───── Data excerpts ─────
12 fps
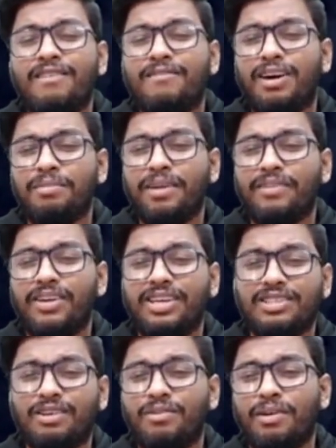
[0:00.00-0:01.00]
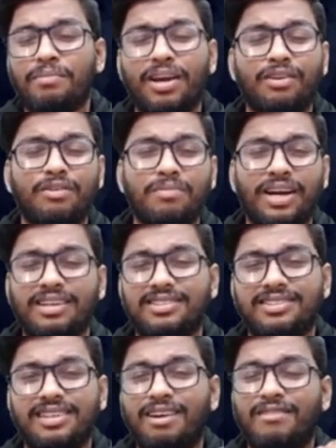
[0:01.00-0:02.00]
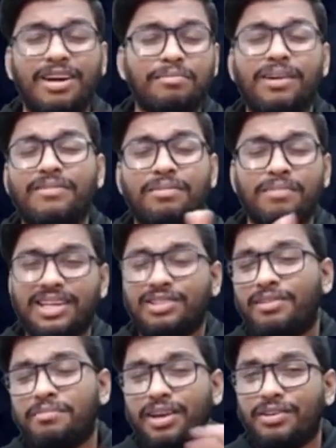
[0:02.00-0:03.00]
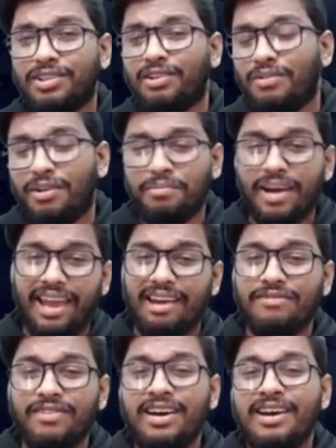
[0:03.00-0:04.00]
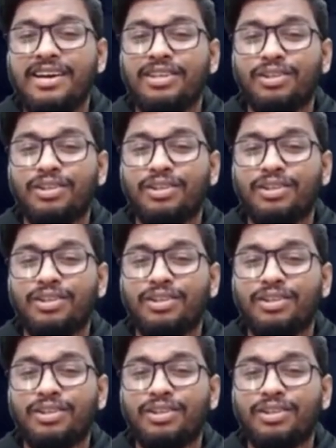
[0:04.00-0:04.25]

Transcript: one by V is equal to one by U minus uh, one by V minus one by U is equal to one by F.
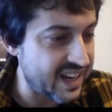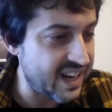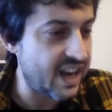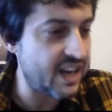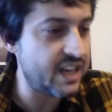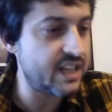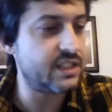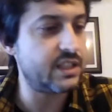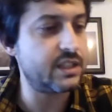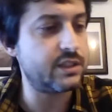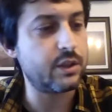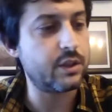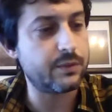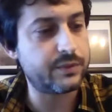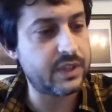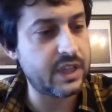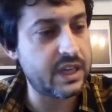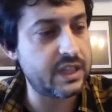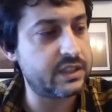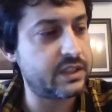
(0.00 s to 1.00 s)
analysis
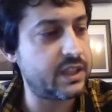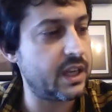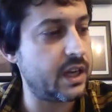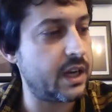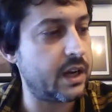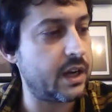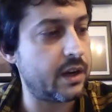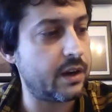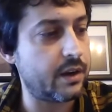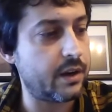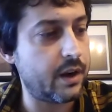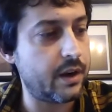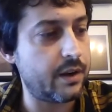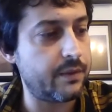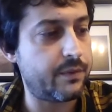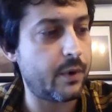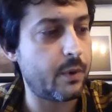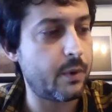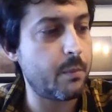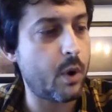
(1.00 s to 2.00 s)
of
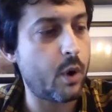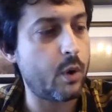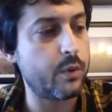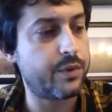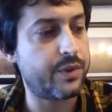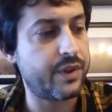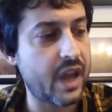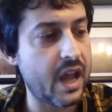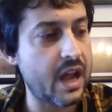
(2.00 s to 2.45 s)
data from both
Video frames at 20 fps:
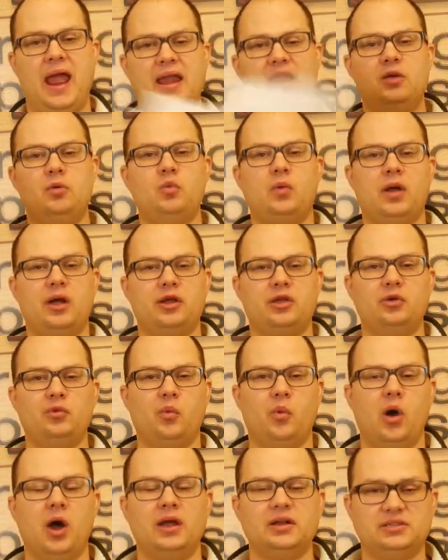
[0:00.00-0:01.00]
anywhere you
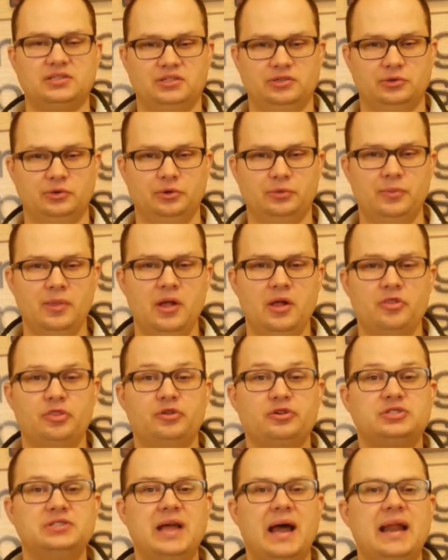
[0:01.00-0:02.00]
want to.
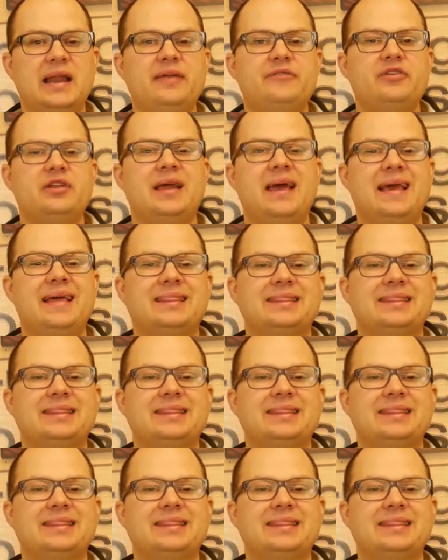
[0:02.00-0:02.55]
There's not even a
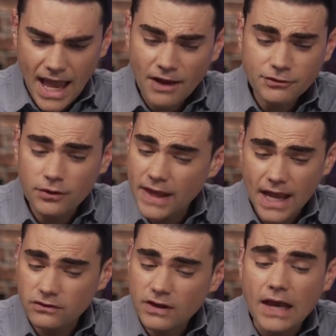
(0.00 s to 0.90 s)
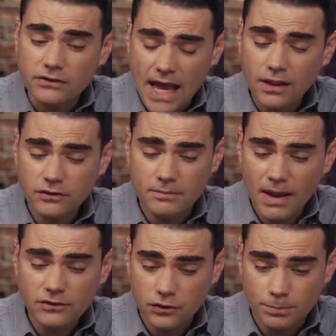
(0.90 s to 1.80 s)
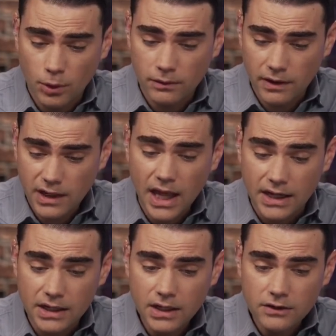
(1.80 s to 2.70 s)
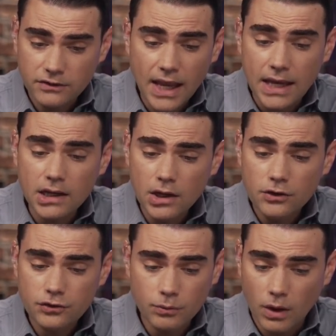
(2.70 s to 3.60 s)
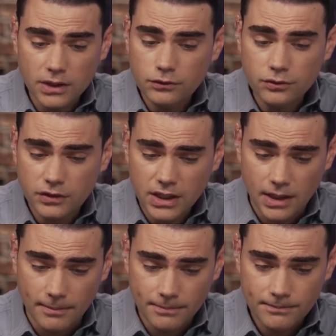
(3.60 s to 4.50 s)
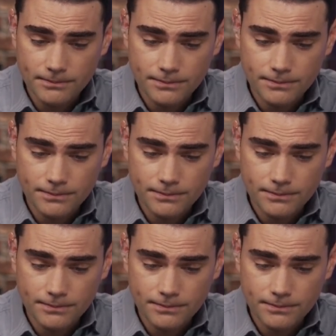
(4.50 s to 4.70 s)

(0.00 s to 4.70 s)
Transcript: After they had sex, Allison messaged Portnoy again, saying she wanted to see him.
─────
Nothing but the lines from the line containing "(1.80 s to 2.70 s)" through the last line of the records above is to be extracted, exactly and with no pictures.

### Task output
(1.80 s to 2.70 s)
(2.70 s to 3.60 s)
(3.60 s to 4.50 s)
(4.50 s to 4.70 s)

(0.00 s to 4.70 s)
Transcript: After they had sex, Allison messaged Portnoy again, saying she wanted to see him.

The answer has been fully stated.